Trump’s frustration largely stems from the Fed’s independence. Although the president has publicly called for rate cuts to support the economy, Powell has stayed committed to the Fed’s primary objectives: managing inflation and promoting job stability. Despite political pressure, the Fed remains focused on long-term economic health over short-term political goals.

So, if anyone is expecting a Trump presidency to automatically result in lower interest rates, it’s crucial to remember that the president doesn’t have direct control over the Fed.

While a president can influence economic policy through tax changes or deregulation, interest rates are under the Federal Reserve’s jurisdiction. The Fed acts independently, basing decisions on economic factors like inflation and employment rather than political influence. While the president appoints Fed members, the actual decisions around rates are up to the Fed itself.

Powell’s term as Chairman is set to run through February 2026, so if the tension continues, we could see further friction between him and Trump. It’ll be interesting to see how this dynamic plays out over time!

Key Takeaway: While a president’s policies may affect the economy, control over interest rates remains with the Federal Reserve.

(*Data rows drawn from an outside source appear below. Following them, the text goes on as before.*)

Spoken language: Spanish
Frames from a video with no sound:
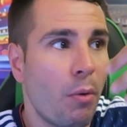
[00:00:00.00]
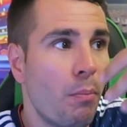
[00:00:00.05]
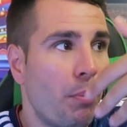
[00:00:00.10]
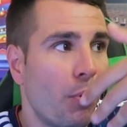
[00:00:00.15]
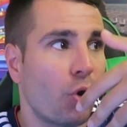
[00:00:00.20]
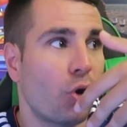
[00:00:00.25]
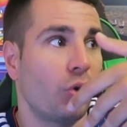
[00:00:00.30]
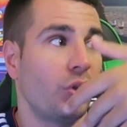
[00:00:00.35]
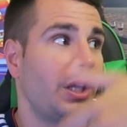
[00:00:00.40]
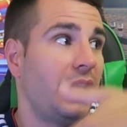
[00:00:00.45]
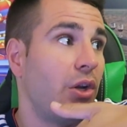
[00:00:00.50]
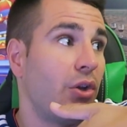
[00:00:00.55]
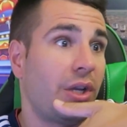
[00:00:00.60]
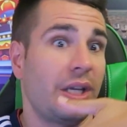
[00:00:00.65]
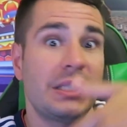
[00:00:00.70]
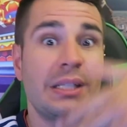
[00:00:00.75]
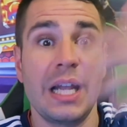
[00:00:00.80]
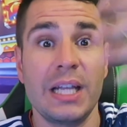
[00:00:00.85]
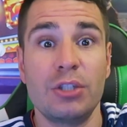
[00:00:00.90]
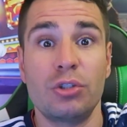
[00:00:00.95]
un poco de lo
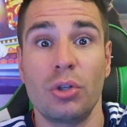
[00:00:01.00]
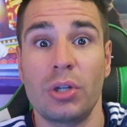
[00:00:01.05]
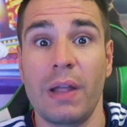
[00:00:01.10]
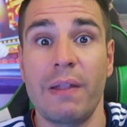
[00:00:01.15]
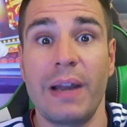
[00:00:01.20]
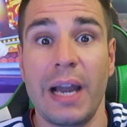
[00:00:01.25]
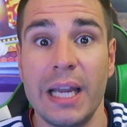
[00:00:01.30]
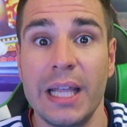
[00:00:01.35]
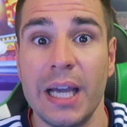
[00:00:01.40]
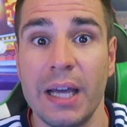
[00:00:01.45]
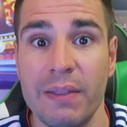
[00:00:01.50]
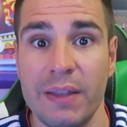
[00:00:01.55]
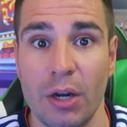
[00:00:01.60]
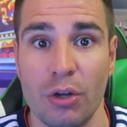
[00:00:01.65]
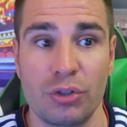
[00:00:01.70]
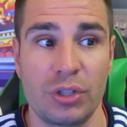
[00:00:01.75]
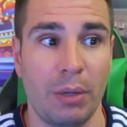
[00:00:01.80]
que es la historia de la liga dirá,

Powell has no plans to step down, which means we could see more tension if their visions for the economy continue to differ.

Huge Inflation Report This Week! 📅

The latest CPI inflation report has been a major driver of mortgage rate movements, and the next one lands this Wednesday, November 13th, for September’s data.

Currently, annual CPI inflation stands at 2.4%, right near the Fed’s target of 2%. If inflation readings exceed this 2.4% level, we could see mortgage rates swiftly climb back to 7% territory.

However, if inflation continues to trend lower, it’s likely we’ll see rates ease, potentially moving us out of the 7% range and providing some welcome relief.